Dataset excerpts:
++++++++++
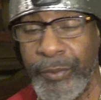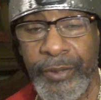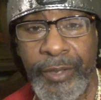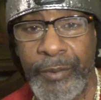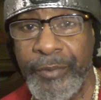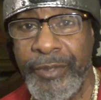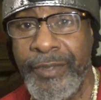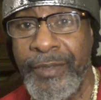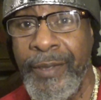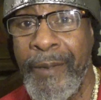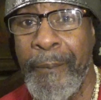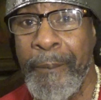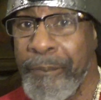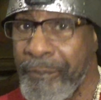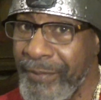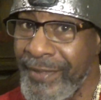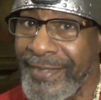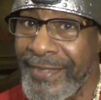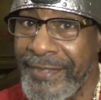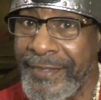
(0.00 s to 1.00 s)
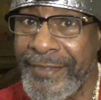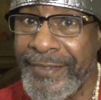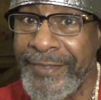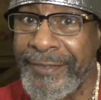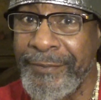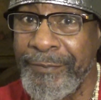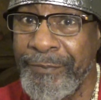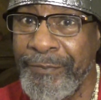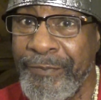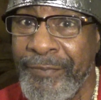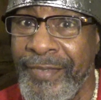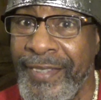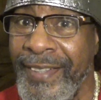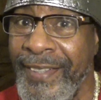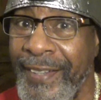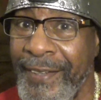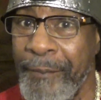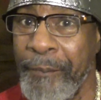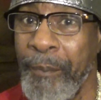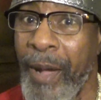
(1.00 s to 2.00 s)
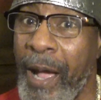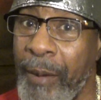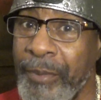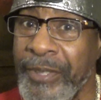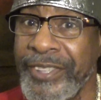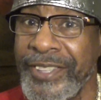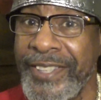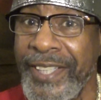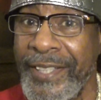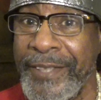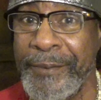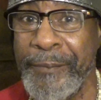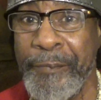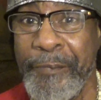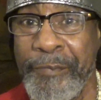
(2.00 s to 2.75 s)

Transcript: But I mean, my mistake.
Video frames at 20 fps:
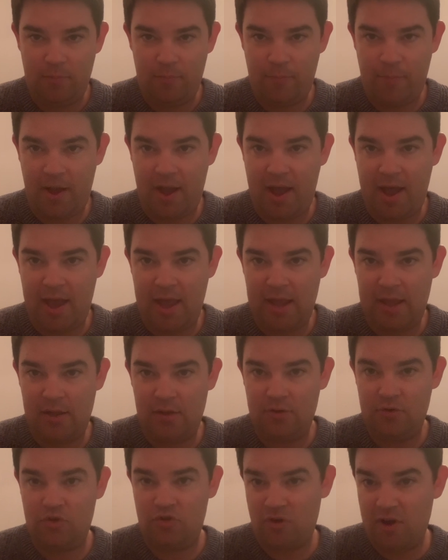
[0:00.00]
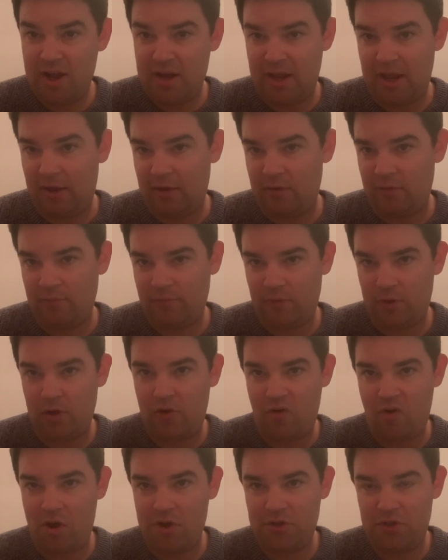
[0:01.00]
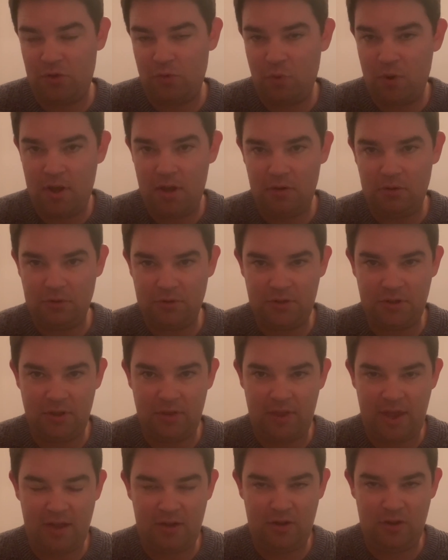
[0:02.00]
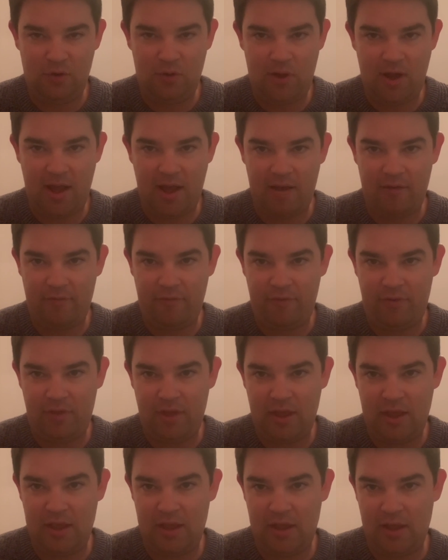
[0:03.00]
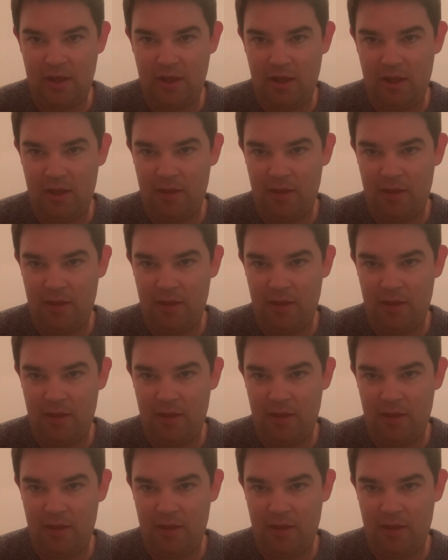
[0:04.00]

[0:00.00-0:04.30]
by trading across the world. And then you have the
++++++++++
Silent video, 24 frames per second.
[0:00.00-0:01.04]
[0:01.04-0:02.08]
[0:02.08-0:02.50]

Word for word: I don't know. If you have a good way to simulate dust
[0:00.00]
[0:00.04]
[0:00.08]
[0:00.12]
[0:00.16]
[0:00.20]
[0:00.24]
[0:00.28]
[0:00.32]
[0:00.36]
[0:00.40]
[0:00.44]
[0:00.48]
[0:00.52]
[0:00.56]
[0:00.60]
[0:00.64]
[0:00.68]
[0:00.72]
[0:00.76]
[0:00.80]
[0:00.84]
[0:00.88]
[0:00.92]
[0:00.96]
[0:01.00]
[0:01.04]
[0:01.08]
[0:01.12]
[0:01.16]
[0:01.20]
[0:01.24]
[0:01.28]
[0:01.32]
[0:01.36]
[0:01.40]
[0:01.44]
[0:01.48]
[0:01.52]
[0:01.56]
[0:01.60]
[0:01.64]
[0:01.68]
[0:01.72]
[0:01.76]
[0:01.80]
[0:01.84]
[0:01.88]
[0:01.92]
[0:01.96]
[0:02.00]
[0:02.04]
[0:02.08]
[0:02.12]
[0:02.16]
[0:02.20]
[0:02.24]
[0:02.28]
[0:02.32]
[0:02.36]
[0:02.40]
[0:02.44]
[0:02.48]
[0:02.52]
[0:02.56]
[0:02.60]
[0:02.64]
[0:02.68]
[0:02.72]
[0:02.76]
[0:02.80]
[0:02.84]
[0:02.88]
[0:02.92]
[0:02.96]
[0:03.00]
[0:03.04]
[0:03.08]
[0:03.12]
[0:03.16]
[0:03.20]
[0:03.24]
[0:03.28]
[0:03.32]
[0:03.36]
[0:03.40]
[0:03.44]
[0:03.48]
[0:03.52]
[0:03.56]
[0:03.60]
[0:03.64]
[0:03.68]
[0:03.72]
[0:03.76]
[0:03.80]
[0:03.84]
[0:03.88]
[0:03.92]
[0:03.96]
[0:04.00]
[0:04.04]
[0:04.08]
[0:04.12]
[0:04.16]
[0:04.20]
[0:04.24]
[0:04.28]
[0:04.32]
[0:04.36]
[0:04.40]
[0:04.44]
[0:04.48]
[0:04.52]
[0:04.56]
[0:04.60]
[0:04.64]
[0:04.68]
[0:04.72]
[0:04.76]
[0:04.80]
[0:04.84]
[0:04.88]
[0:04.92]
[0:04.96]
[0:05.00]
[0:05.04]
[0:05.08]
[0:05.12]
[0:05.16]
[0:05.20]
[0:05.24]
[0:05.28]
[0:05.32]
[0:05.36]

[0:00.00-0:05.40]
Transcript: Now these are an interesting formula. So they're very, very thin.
++++++++++
What the exercise asks:
Which of the lines in the data contain the string "frames"? Return each one.

Solution below:
Video frames at 20 fps:
Silent video, 24 frames per second.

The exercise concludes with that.